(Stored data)
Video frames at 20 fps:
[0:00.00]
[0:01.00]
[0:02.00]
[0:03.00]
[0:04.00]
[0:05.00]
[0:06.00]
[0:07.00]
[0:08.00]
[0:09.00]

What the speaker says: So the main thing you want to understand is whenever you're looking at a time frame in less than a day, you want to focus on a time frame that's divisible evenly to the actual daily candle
--
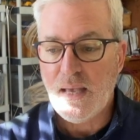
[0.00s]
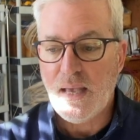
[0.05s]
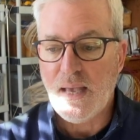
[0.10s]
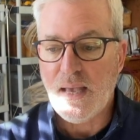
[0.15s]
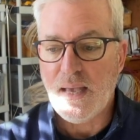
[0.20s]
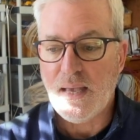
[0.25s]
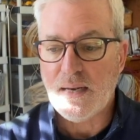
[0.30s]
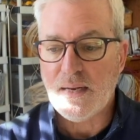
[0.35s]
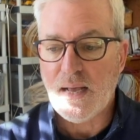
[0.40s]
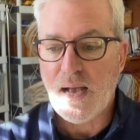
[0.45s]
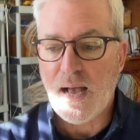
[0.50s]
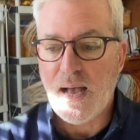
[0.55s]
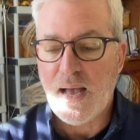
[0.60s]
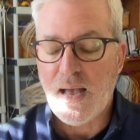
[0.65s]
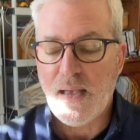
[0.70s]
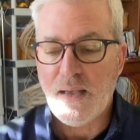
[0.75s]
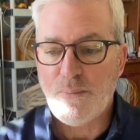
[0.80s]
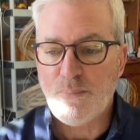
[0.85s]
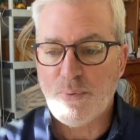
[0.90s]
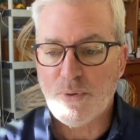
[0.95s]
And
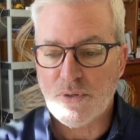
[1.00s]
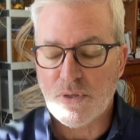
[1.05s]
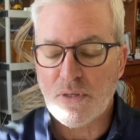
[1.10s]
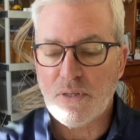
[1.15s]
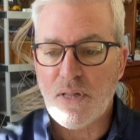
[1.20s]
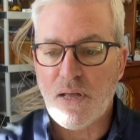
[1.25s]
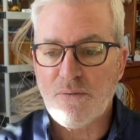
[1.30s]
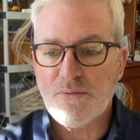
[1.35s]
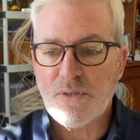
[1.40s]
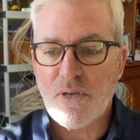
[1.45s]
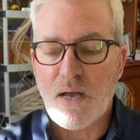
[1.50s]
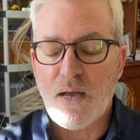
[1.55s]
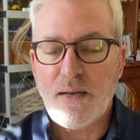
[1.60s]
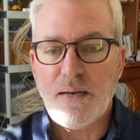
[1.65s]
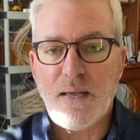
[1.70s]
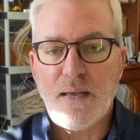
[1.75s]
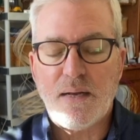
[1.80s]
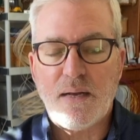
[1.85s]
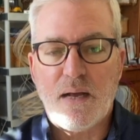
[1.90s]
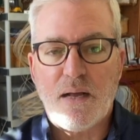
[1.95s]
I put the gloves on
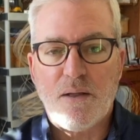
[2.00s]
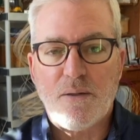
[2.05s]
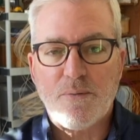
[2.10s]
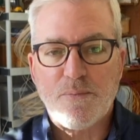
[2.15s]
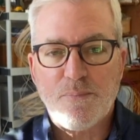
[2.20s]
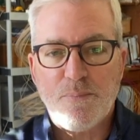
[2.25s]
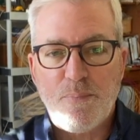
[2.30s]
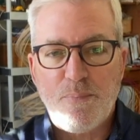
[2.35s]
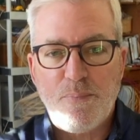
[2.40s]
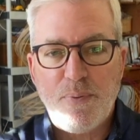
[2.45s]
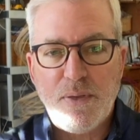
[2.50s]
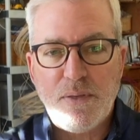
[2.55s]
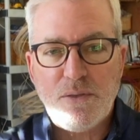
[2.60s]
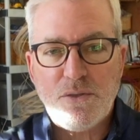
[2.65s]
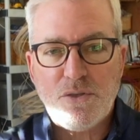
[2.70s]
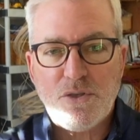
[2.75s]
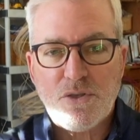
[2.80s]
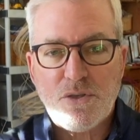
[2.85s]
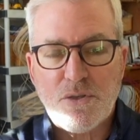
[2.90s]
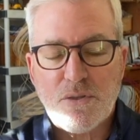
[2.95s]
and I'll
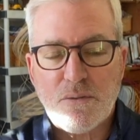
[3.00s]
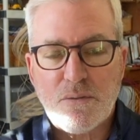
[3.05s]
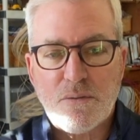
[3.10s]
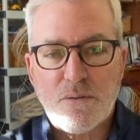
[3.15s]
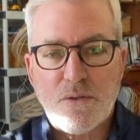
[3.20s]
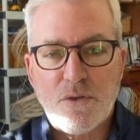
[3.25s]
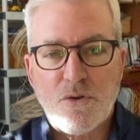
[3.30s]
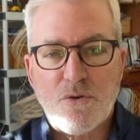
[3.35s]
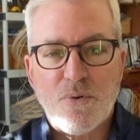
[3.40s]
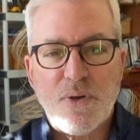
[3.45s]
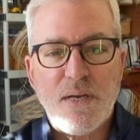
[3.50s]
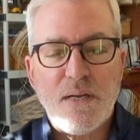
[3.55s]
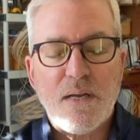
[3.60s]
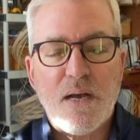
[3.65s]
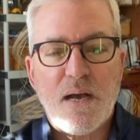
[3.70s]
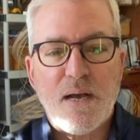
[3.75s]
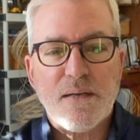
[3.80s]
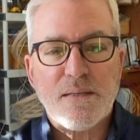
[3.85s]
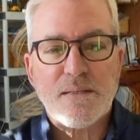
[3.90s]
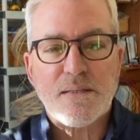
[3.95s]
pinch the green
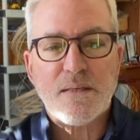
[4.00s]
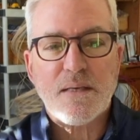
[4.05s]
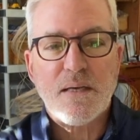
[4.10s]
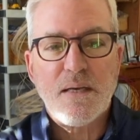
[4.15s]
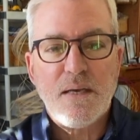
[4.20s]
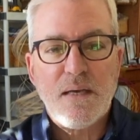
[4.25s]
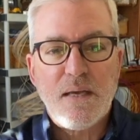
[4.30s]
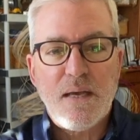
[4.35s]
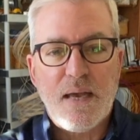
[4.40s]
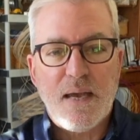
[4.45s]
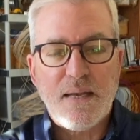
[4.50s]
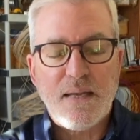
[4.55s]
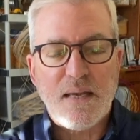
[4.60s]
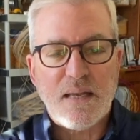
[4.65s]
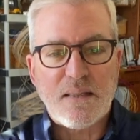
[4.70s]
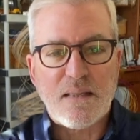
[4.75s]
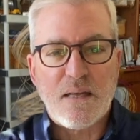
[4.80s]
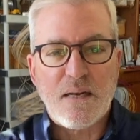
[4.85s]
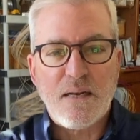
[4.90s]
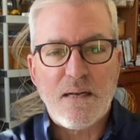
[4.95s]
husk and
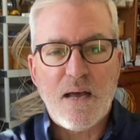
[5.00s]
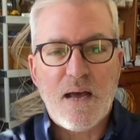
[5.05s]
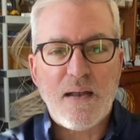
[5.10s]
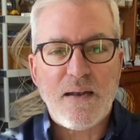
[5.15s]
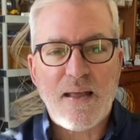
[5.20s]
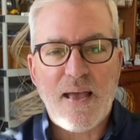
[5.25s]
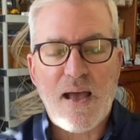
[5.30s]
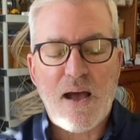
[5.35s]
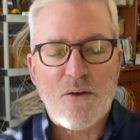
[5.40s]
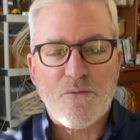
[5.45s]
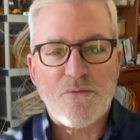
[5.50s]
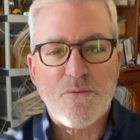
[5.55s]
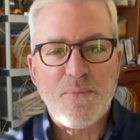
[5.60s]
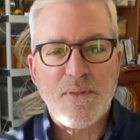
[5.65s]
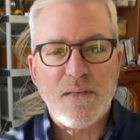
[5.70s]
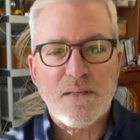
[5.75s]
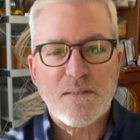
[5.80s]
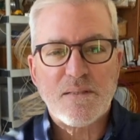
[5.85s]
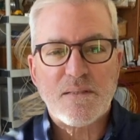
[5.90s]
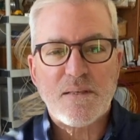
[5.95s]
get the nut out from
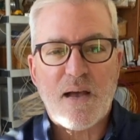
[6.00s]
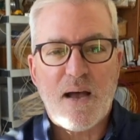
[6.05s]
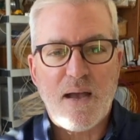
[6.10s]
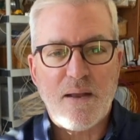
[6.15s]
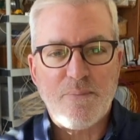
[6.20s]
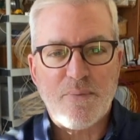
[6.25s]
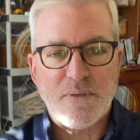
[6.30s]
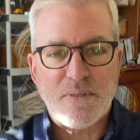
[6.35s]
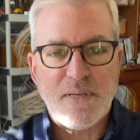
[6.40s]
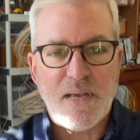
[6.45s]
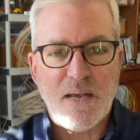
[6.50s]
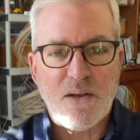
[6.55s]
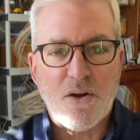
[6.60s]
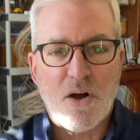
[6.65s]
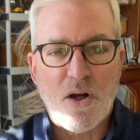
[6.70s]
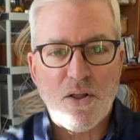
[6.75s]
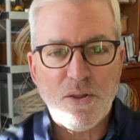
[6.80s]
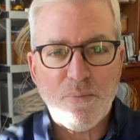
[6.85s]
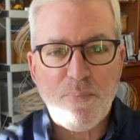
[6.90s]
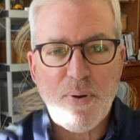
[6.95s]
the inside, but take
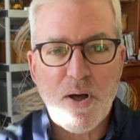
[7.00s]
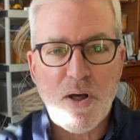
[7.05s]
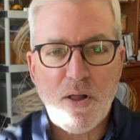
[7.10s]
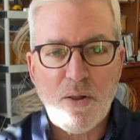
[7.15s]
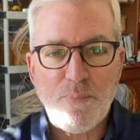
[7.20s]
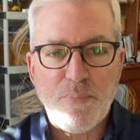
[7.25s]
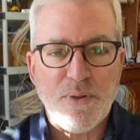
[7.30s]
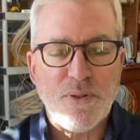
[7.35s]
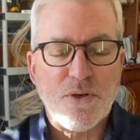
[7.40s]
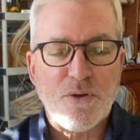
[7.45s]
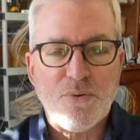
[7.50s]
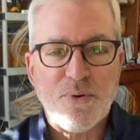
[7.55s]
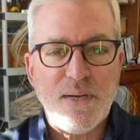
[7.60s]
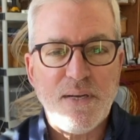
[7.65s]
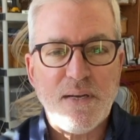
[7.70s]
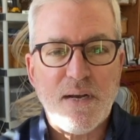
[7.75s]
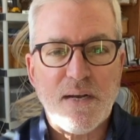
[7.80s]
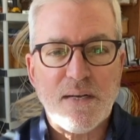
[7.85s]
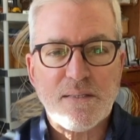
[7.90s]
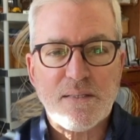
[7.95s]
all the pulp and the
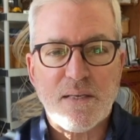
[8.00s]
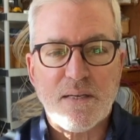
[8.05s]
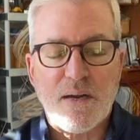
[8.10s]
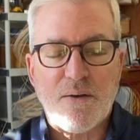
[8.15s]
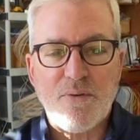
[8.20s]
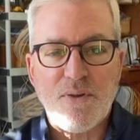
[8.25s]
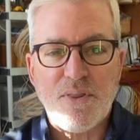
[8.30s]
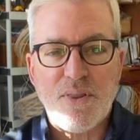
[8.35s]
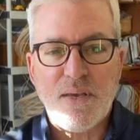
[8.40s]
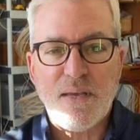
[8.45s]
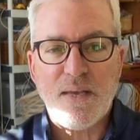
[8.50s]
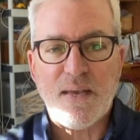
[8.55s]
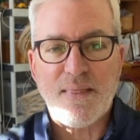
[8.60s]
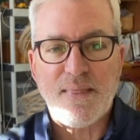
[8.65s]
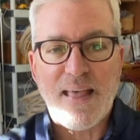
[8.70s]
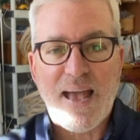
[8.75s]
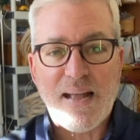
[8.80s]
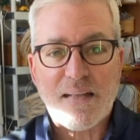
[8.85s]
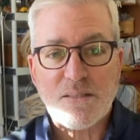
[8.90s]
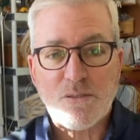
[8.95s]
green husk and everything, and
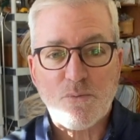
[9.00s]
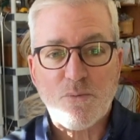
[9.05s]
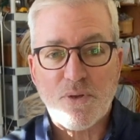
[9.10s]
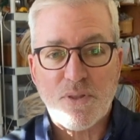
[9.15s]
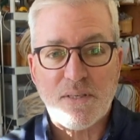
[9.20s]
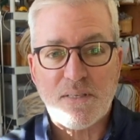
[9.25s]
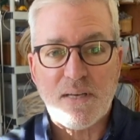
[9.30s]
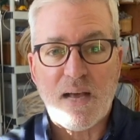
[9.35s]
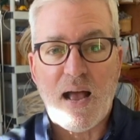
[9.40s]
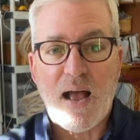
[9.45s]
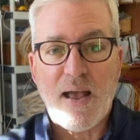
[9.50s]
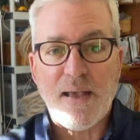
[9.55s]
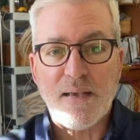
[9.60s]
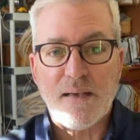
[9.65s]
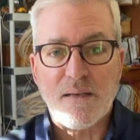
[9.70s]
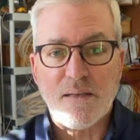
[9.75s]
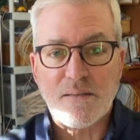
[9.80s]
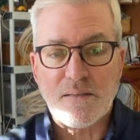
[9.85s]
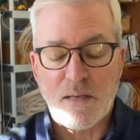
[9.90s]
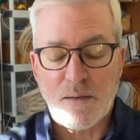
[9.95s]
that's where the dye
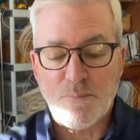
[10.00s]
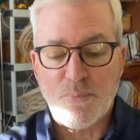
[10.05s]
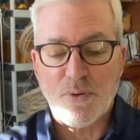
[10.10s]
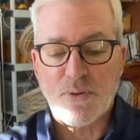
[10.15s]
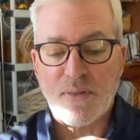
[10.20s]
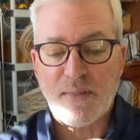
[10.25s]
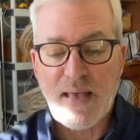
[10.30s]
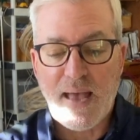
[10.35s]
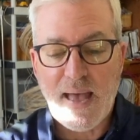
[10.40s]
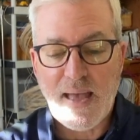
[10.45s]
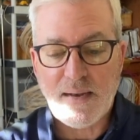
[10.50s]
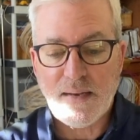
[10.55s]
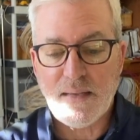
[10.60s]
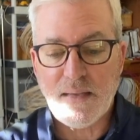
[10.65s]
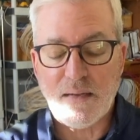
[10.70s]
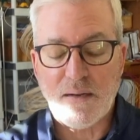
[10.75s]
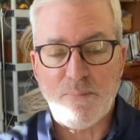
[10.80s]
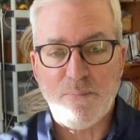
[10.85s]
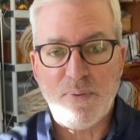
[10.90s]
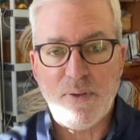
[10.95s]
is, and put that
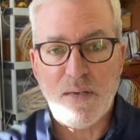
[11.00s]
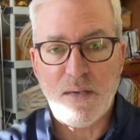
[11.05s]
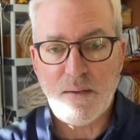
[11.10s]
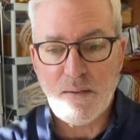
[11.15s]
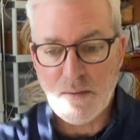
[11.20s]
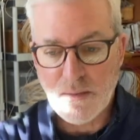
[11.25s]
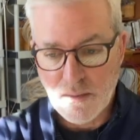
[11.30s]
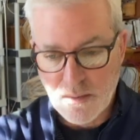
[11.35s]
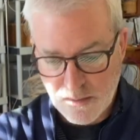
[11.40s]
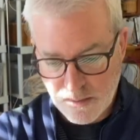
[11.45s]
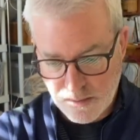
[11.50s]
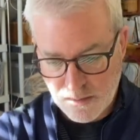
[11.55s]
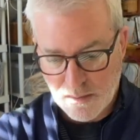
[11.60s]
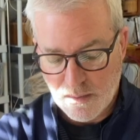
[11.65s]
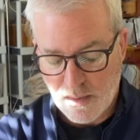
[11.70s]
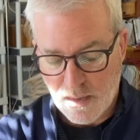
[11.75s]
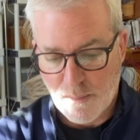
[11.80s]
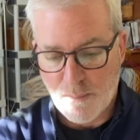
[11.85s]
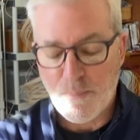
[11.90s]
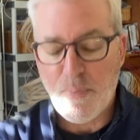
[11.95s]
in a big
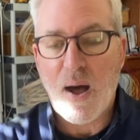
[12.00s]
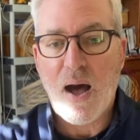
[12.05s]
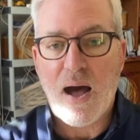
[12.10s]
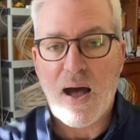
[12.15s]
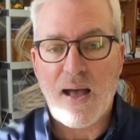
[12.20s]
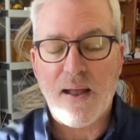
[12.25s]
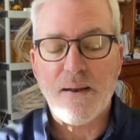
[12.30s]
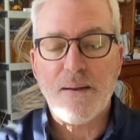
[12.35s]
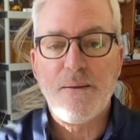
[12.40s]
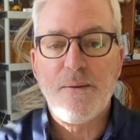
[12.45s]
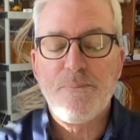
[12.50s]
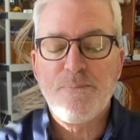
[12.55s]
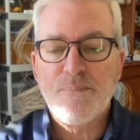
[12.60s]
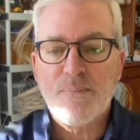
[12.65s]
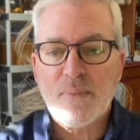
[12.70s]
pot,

# PROBLEM:
Retype exactly, and only, the lines above from the one where "Video frames at" occurs up to and including the one where "What the speaker" occurs.

# SOLUTION:
Video frames at 20 fps:
[0:00.00]
[0:01.00]
[0:02.00]
[0:03.00]
[0:04.00]
[0:05.00]
[0:06.00]
[0:07.00]
[0:08.00]
[0:09.00]

What the speaker says: So the main thing you want to understand is whenever you're looking at a time frame in less than a day, you want to focus on a time frame that's divisible evenly to the actual daily candle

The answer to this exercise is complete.